Pour sa fondatrice Julie Schwarz, le but de l’agence est de « dépoussiérer des modes de fonctionnement qui étaient archaïques. On ne peut changer sans échanger et aujourd’hui, il est essentiel de mettre la com’ au service de la transition et de la transformation et d’en faire un vecteur de transformation sociétale, écologique et citoyenne », déclare-t-elle. Pour cela, Econovia inscrit sa prospection de clients dans huit principes de la communication responsable. 

Les entreprises qui souhaitent travailler avec Econovia doivent, entre autres, avoir pour but de transformer et non de vendre, porter un message d'inclusion et de pluralité et présenter une politique d’achat et des modes de production responsables et durables.

« Tendre vers une refonte du modèle économique traditionnel »

« Chez 21-22, on souhaite amener les entreprises à trouver des solutions à leur impact environnemental (élevé, ndlr) par elles-mêmes. Ce qui devient intéressant, c’est qu'une fois que l’entreprise a appréhendé le sujet dans sa globalité, elle peut se poser les bonnes questions ».

Pour Vincent Rabaron, avant même de mettre en place des pratiques à la hauteur, il s’agit d'abord « de mettre les points sur les i et d'aligner son modèle d'affaires avec les limites planétaires ». 

Vincent Rabaron, fondateur de 21-22

En 2020, un grand producteur d’emballages en verre français engage 21-22. Sa mission ? Accompagner l’entreprise dans sa démarche RSE et l’aider à s’approcher de son objectif d’1 % de réduction de CO2 / tonnes de verre vendues par an. Suffisant ? Pas vraiment.

Pour Vincent, il était impossible de concevoir une redirection de l’entreprise sans d’abord comprendre pourquoi elle était nécessaire. L’agence repart alors de zéro, cerne les attentes de son client et insère ses objectifs dans le contexte de l'urgence climatique. Résultat des comptes, un nouvel impératif : viser une réduction de 50 % d’émissions carbone en dix ans (et non pas par tonnes de verre ! ). 

21-22 suggère à l'entreprise d'étudier les pistes liées au réemploi du verre, jusqu'à présent impossible pour le modèle économique de l'entreprise. En effet, dans le modèle actuel basé sur la vente de verre à usage unique, le producteur de verre gagne de l'argent en produisant du verre et en le recyclant. La consigne peut donc être perçue comme une menace.
Mais l'acculturation rapide de l'entreprise a permis aux dirigeants de s'ouvrir à ces perspectives et de lancer dès cette année l'étude de ces orientations. Cette initiative s’inscrit désormais dans un changement culturel d’entreprise qui permettrait, Vincent Rabaron l’espère, de « générer un nouveau discours auprès de leurs clients ».

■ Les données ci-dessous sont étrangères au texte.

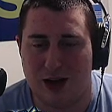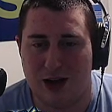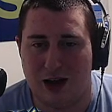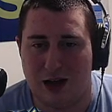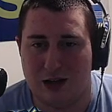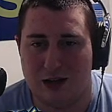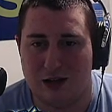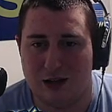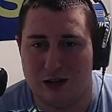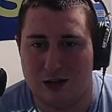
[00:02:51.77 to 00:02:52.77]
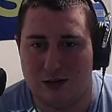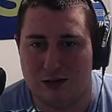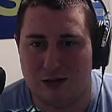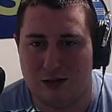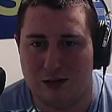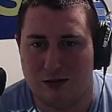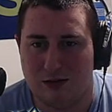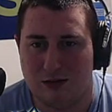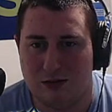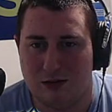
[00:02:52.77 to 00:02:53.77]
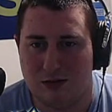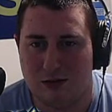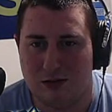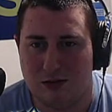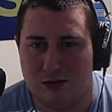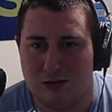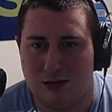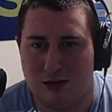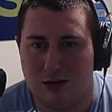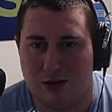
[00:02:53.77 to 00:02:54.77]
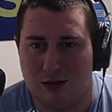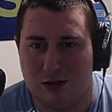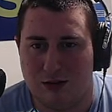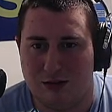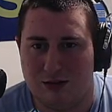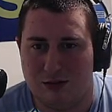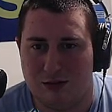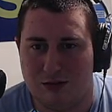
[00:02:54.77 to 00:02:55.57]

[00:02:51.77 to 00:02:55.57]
Nobody speaks.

Sur le long terme, le fondateur de l'agence souhaite « pouvoir toucher d’autres fournisseurs de verre dans l’amélioration des processus de production de verre qui, incompressible, devrait tendre vers des discours de refonte du modèle économique traditionnel ».

Les défis de la REE

Sans accros, la REE, ça ne serait pas drôle. Outre les incompatibilités industrielles, le manque d’acculturation des entreprises est l'une des raisons qui ralentit, voire pousse les dirigeants à renoncer à changer

Alors qu’aujourd’hui, l’enjeu climatique mobilise le débat social et politique, une compréhension globale de l’urgence écologique est, pour Vincent Rabaron, nécessaire à toutes les échelles pour aborder le sujet « dans toute sa complétude ». Julie Schwarz renchérit et regrette que certaines agences s’improvisent écoresponsables en « se positionnant sur le développement durable sans véritables éléments de preuve pour accompagner leurs dires ».

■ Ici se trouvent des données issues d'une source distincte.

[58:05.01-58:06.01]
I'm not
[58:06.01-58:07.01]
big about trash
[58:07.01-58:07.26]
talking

En deuxième lieu, le fondateur de l'agence écologique 21-22 pointe aussi du doigt le désir de développement des startups qui « contredisent les efforts globaux vertueux et durables » ; l’existence d’une technosphère « qui n’est pas encore compatible avec l’urgence écologique »  ; et enfin la marge de manœuvre de l'agence qui, incapable de détourner l’activité d’une entreprise, peut en revanche « apporter une expertise et inciter un changement de discours » .

Un mea-culpa à demi-mot, Julie Schwarz reste consciente du caractère énergivore de la communication. L'empreinte digitale du site web est compensée à travers le label ECOWEB, l’utilisation de vidéos automatiques mais aussi de services de stockage centralisés. Montrer patte blanche, ok, mais reconnaître que cela prend du temps fait partie intégrale du processus.